Se colgó la canasta de un hombro y trotó para alcanzar a McConnell, quien ya cruzaba el puente de piedra que daba su nombre a la aldea.

– ¿Adonde va? -chilló-. ¡Esperemos que pare la lluvia!

– Tal vez no pare -contestó McConnell, apurando el paso a medida que la cuesta se volvía más empinada.

Stern corrió para alcanzarlo y le dio un puñetazo en el hombro derecho:

– ¿De veras quiere caminar diez kilómetros bajo esta lluvia helada?

– No, prefiero correrlos. A pesar de las cuestas, no tomará más de una hora y media, a lo sumo dos.

– ¿Cómo?

McConnell se alejó al trote mientras Stern lo miraba furioso. Tenía el pelo aplastado por la lluvia. Sacó el último sándwich y lo devoró. El norteamericano subió a una cresta, desapareció y volvió a aparecer quinientos metros más adelante, una sombra casi indistinta y cada vez más pequeña contra el muro gris de la lluvia.

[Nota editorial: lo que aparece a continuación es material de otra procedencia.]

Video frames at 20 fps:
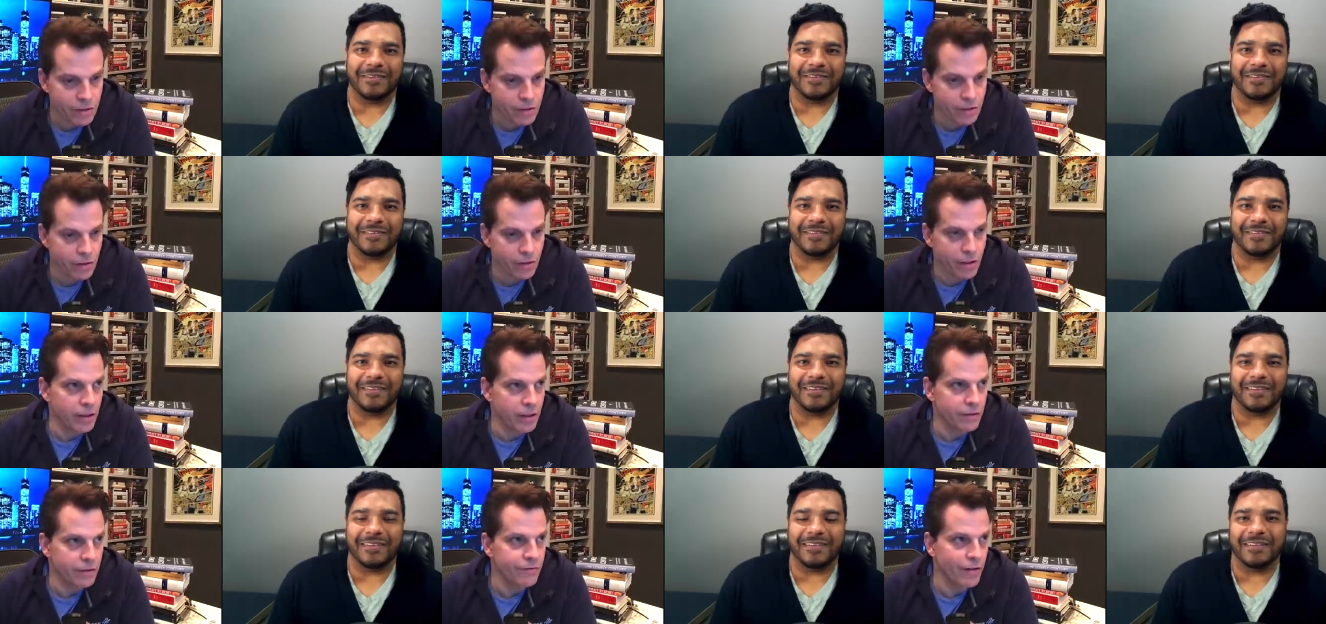
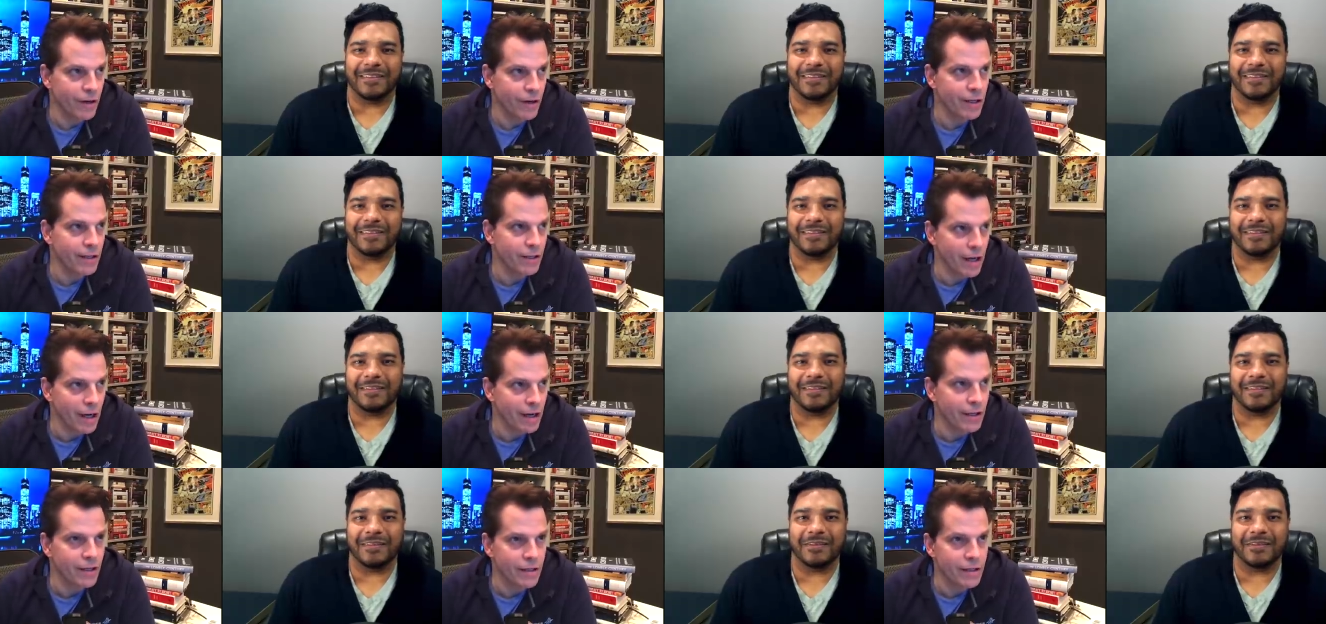Speaker 1: okay? And
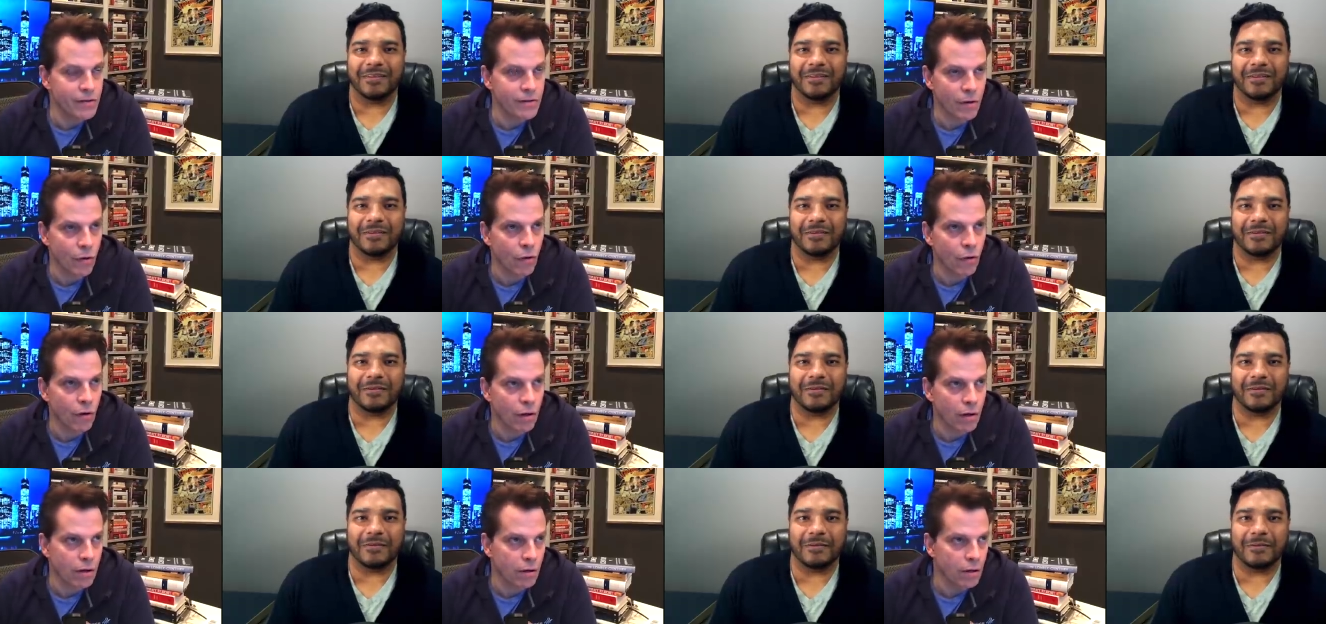fuddy-duddies
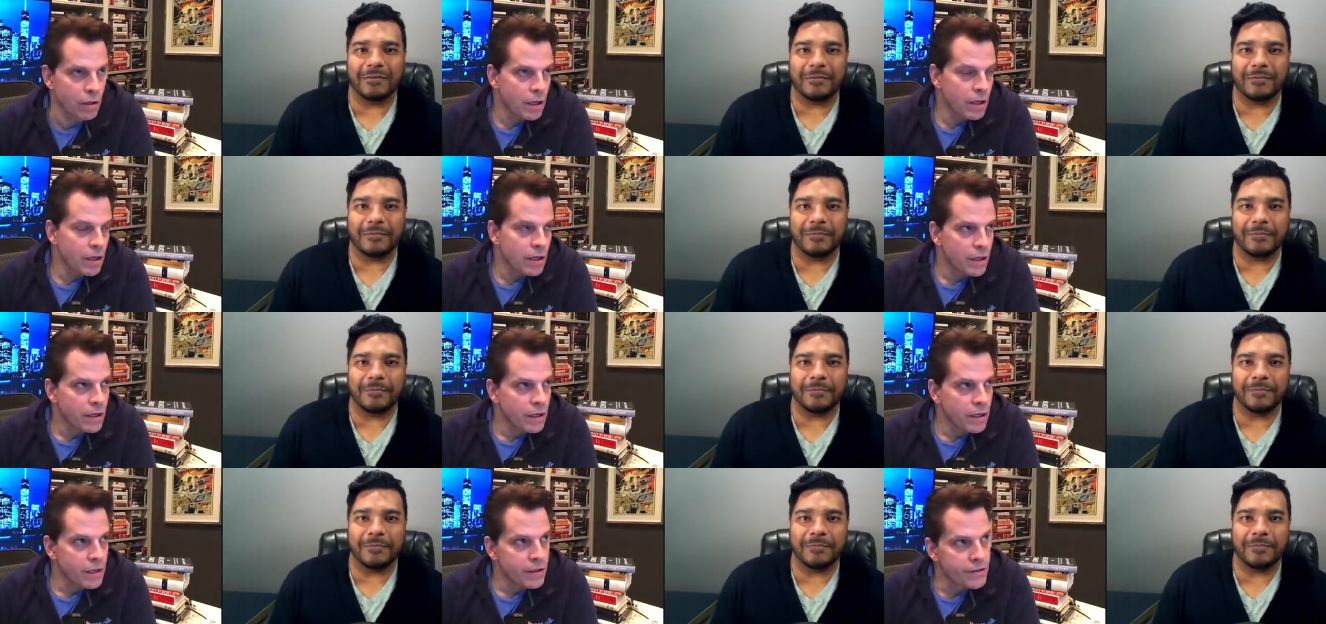are
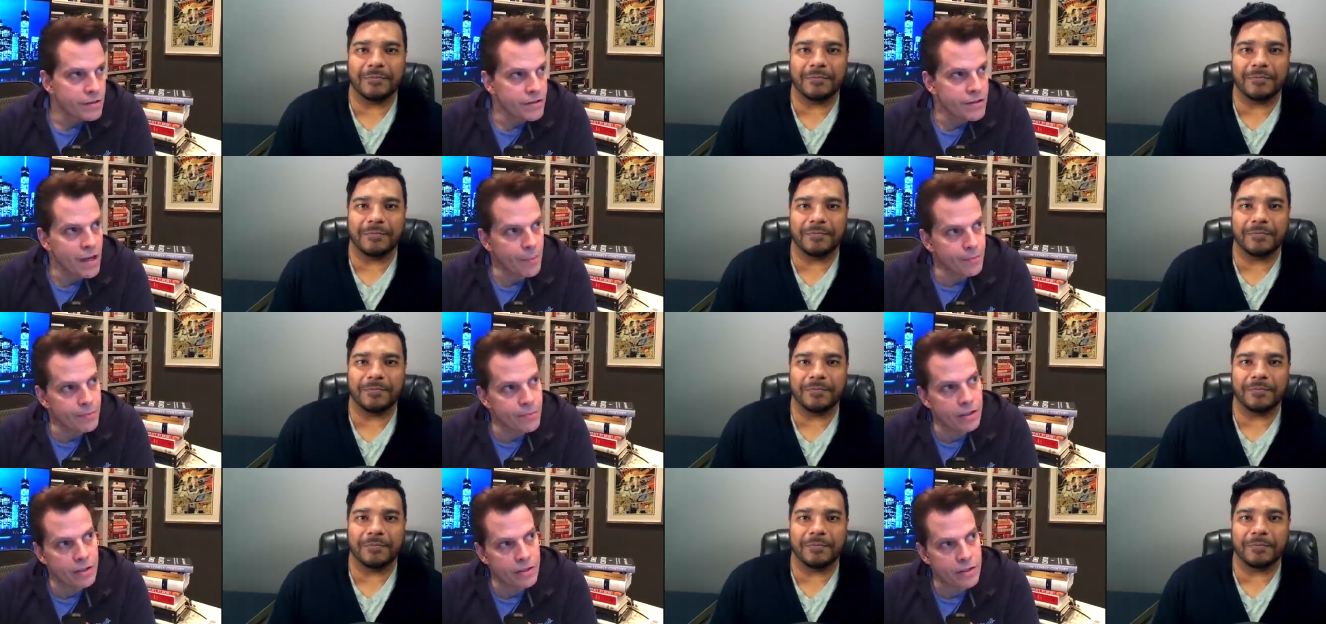
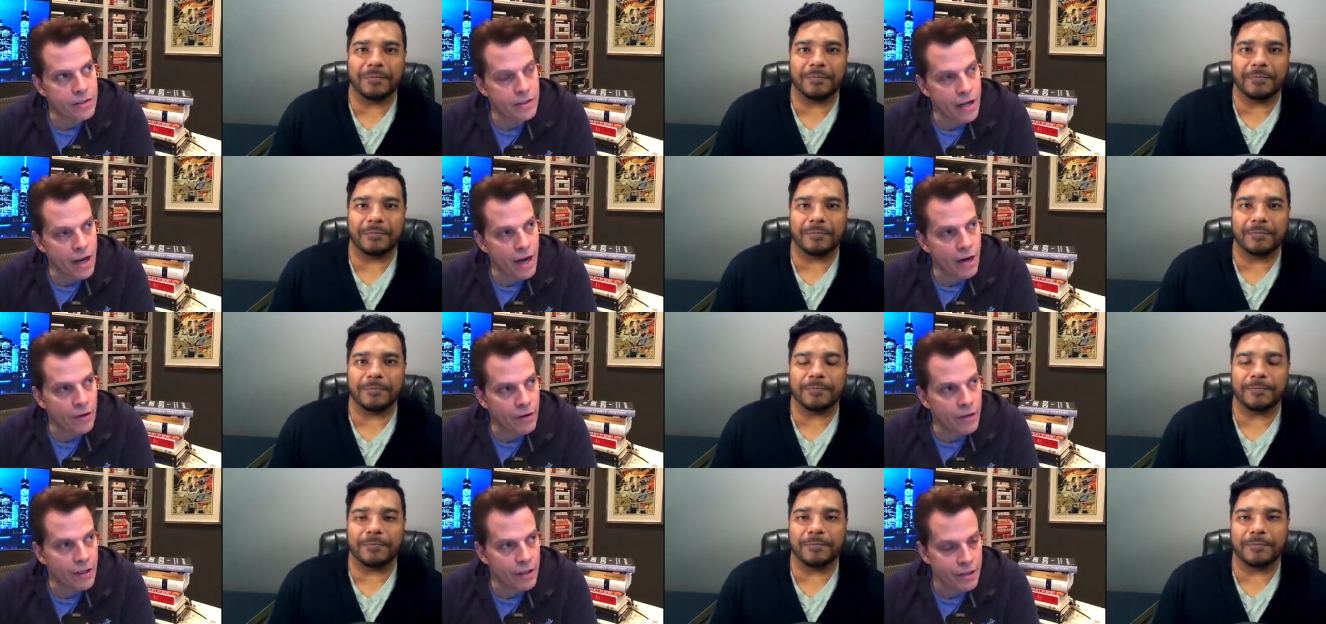
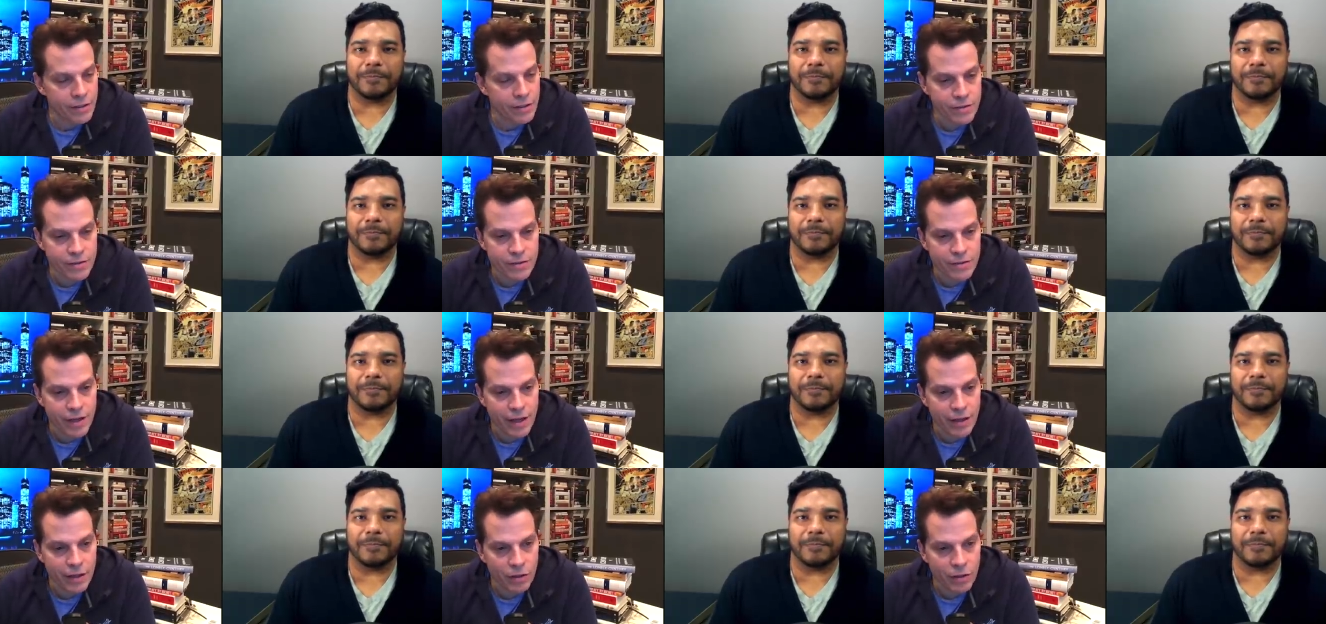septuagenarians
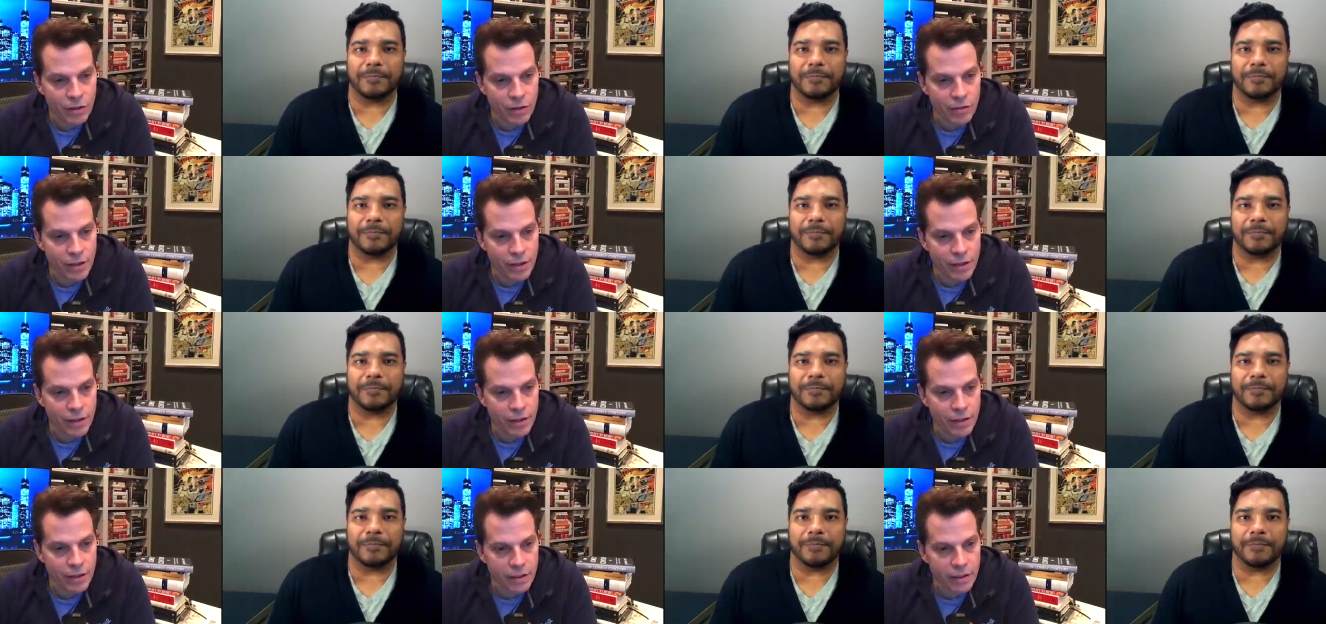that are
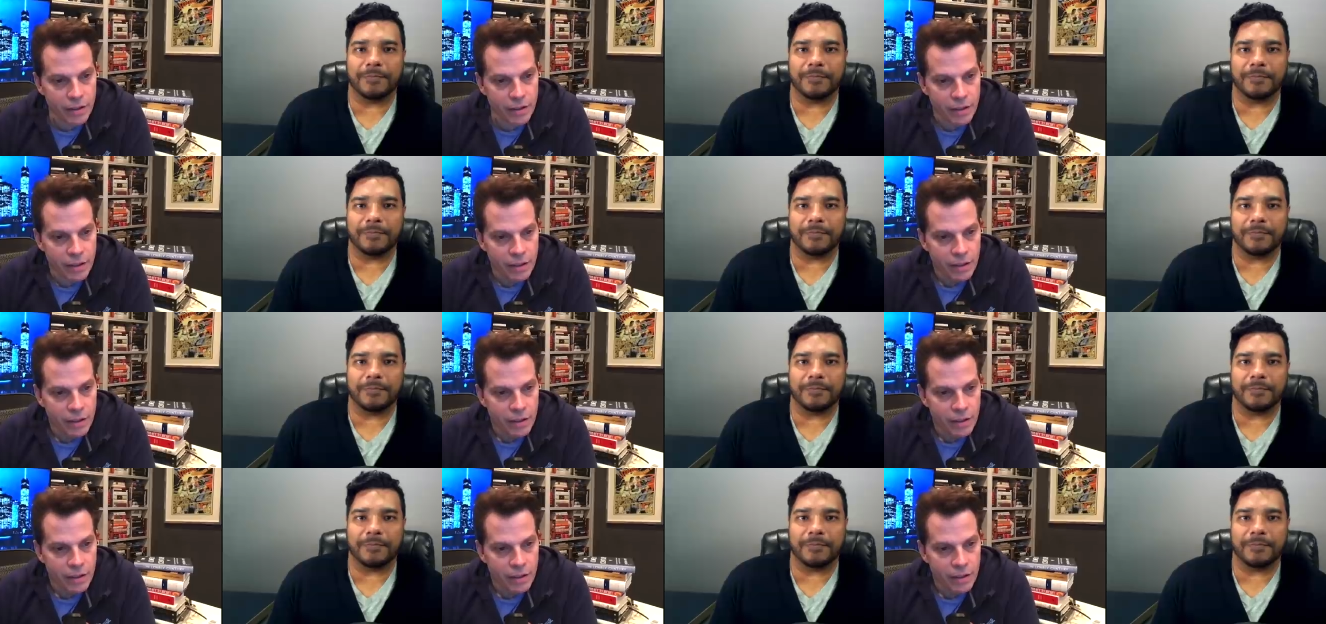in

Arschloch -murmuró. En África se había visto obligado a caminar incontables kilómetros por el desierto sin una gota de agua, pero chapotear por las montañas cuando seguramente existían otros recursos le parecía una locura. Arrojó la canasta vacía y partió al trote.

Mantuvo el paso durante un par de kilómetros. Luego caminó un poco mientras se masajeaba la sutura en su costado derecho. A la vista sólo había laderas, un lago negro y algunas casitas de piedra. Nada de tránsito. Ni señales de McConnell. Ningún castillo.

Entonces vio la bicicleta.

Al cabo de sesenta minutos de trote, McConnell llegó a la cima de la senda que conducía al castillo de Achnacarry. Las pendientes abruptas, el viento y la lluvia casi lo habían vencido, pero finalmente llegó. En medio de la oscuridad divisó la silueta de una gran mansión. En una ventana alta brillaba una tibia luz amarilla. Caminando, enfiló hacia el castillo. En la ladera al pie del edificio brillaban los techos de cinc de las casillas prefabricadas Nissan en extraño contraste con el paisaje medieval.